One week after Donald Trump selected Indiana Gov. Mike Pence as his running mate, Hillary Clinton at last announced Virginia Sen. Tim Kaine would be her running mate for the 2016 election. But, considering how caustic this election has been thus far, one question will inevitably come up: What does Donald Trump think of Kaine?

So far, since Clinton announced her choice, the GOP nominee has remained silent on Pence's other half in the Democratic Party. But, it's a guarantee he won't stay silent for long. After all, this is the same man who said Clinton's legacy is "death, destruction, and weakness" Thursday night at the Republican National Convention.

Especially considering Kaine has already proven to be an attack dog against Trump for Clinton. In an appearance the week before Trump went on the offensive against his fellow nominee, Kaine appeared with Clinton at a campaign event in Annandale, Virginia, and went aggressive against Trump. As Kaine said in mid-July: “I predict after this whole thing is over, what will be remembered about the failed candidacy of Donald Trump is ‘You’re fired."

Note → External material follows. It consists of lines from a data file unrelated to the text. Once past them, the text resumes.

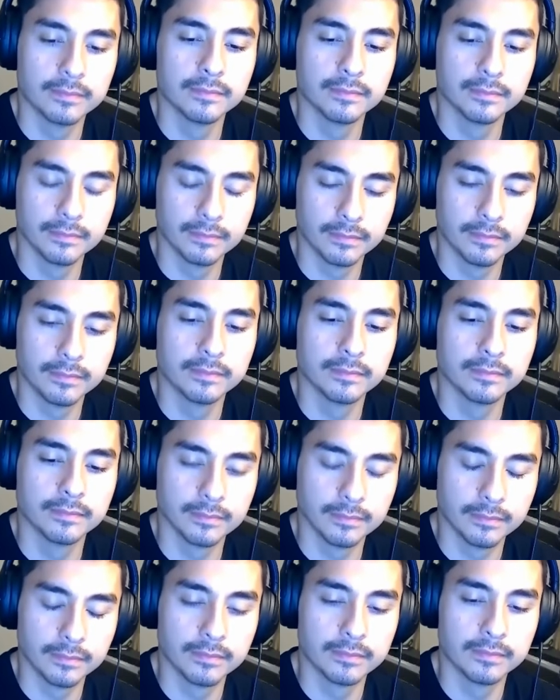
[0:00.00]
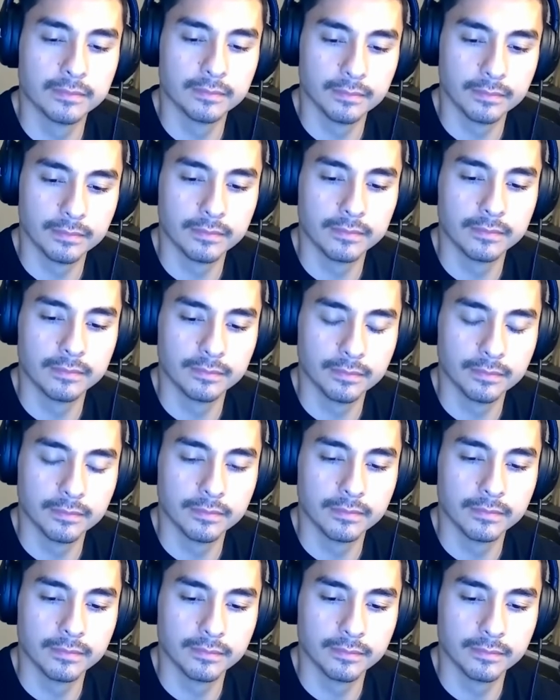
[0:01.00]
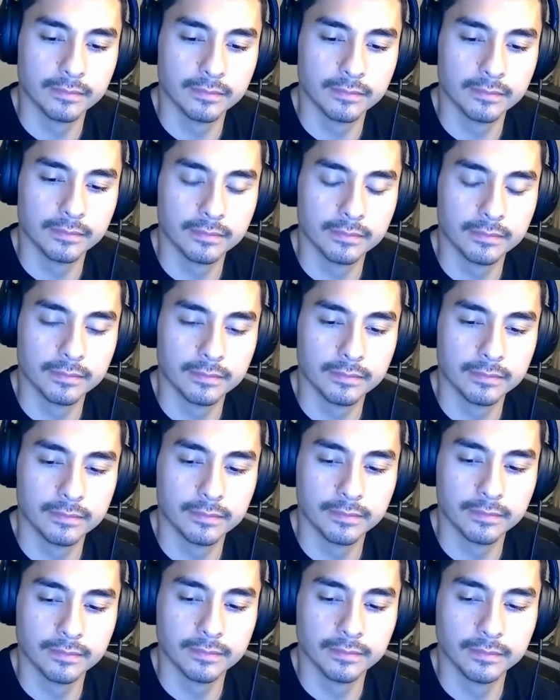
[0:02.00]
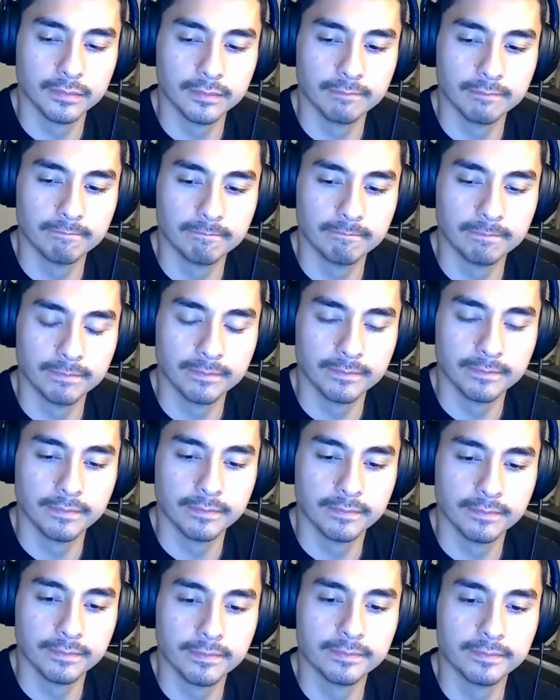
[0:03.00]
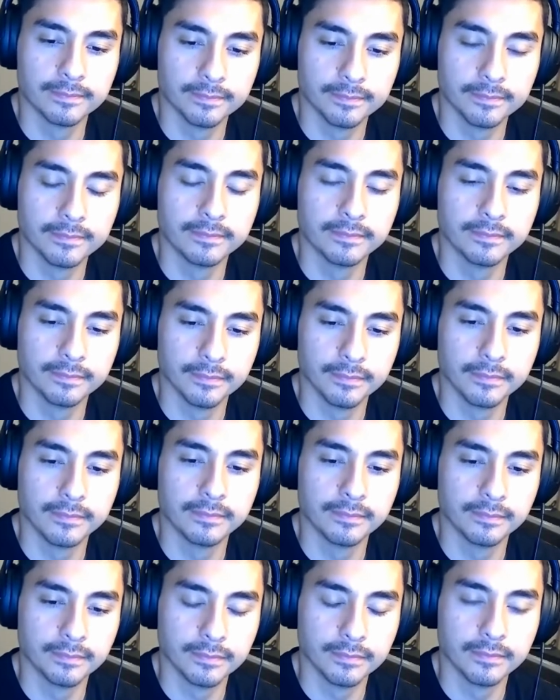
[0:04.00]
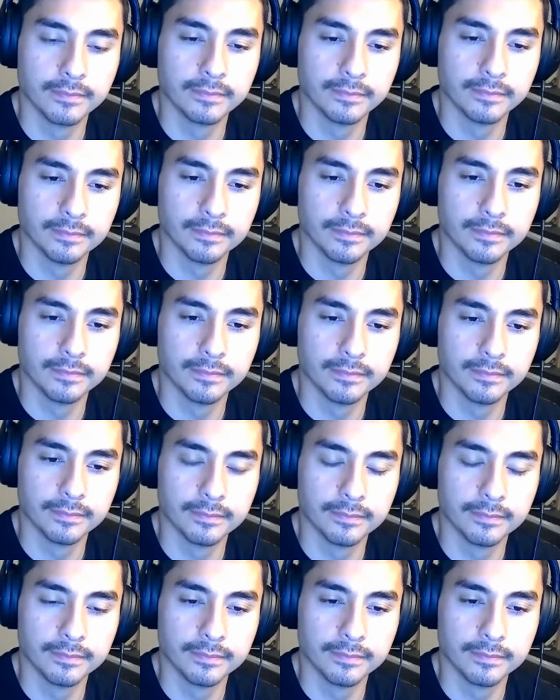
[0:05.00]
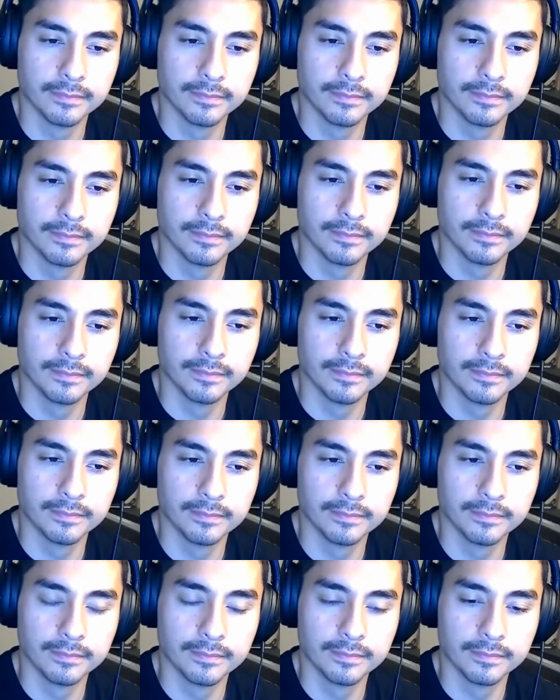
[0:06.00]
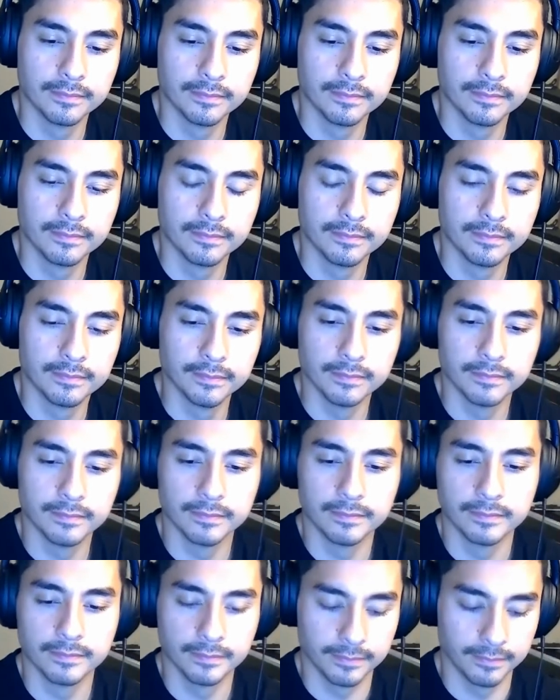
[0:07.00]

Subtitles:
No words are spoken by the person on screen.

At least, Kaine certainly hopes that is the case if his road the White House is clear. As he continued about the competition versus Clinton:

So you want the trash talker? What about the bridge builder? What about the bridge builder who served on the Armed Services Committee and worked to make us strong and worked to respect troops and worked to build up and support military families and worked to build alliances and our nation is better as a result.

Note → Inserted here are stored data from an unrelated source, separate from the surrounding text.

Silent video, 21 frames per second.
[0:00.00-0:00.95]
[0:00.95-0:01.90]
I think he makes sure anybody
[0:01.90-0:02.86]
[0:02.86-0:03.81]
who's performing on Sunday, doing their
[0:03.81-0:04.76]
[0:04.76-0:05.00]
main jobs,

But just as he's been aggressively against Trump, Kaine has been aggressively for Clinton. The nominee's vice presidential choice has been a cheerleader for Clinton in recent months, saying we are "ready for Hillary." As he said at the event, seen by many as an audition for the VP role:

We were ready for Hillary because Hillary's ready for us. Hillary's ready for Virginia. Hillary's ready to be president. Hillary's ready to be our leader. Hillary's ready to make history.

And the sentiment is felt in return. As Clinton responded to Kaine after granting hi a hug, "I appreciate so much the leadership that he has shown for this state and now he is doing the same in Congress."

Here's guessing that, once Trump steps in, this sort of warm and fuzzy language will disappear quite quickly.

Update: Trump responded to Kaine's candidacy as vice president alongside Clinton in a series of (predictably) name call-y tweets late Friday:

It's clear that Trump isn't ready to rise above name calling (he referred to Massachusetts Sen. Elizabeth Warren as Pocahontas in the above tweet) and start acting like a real presidential candidate.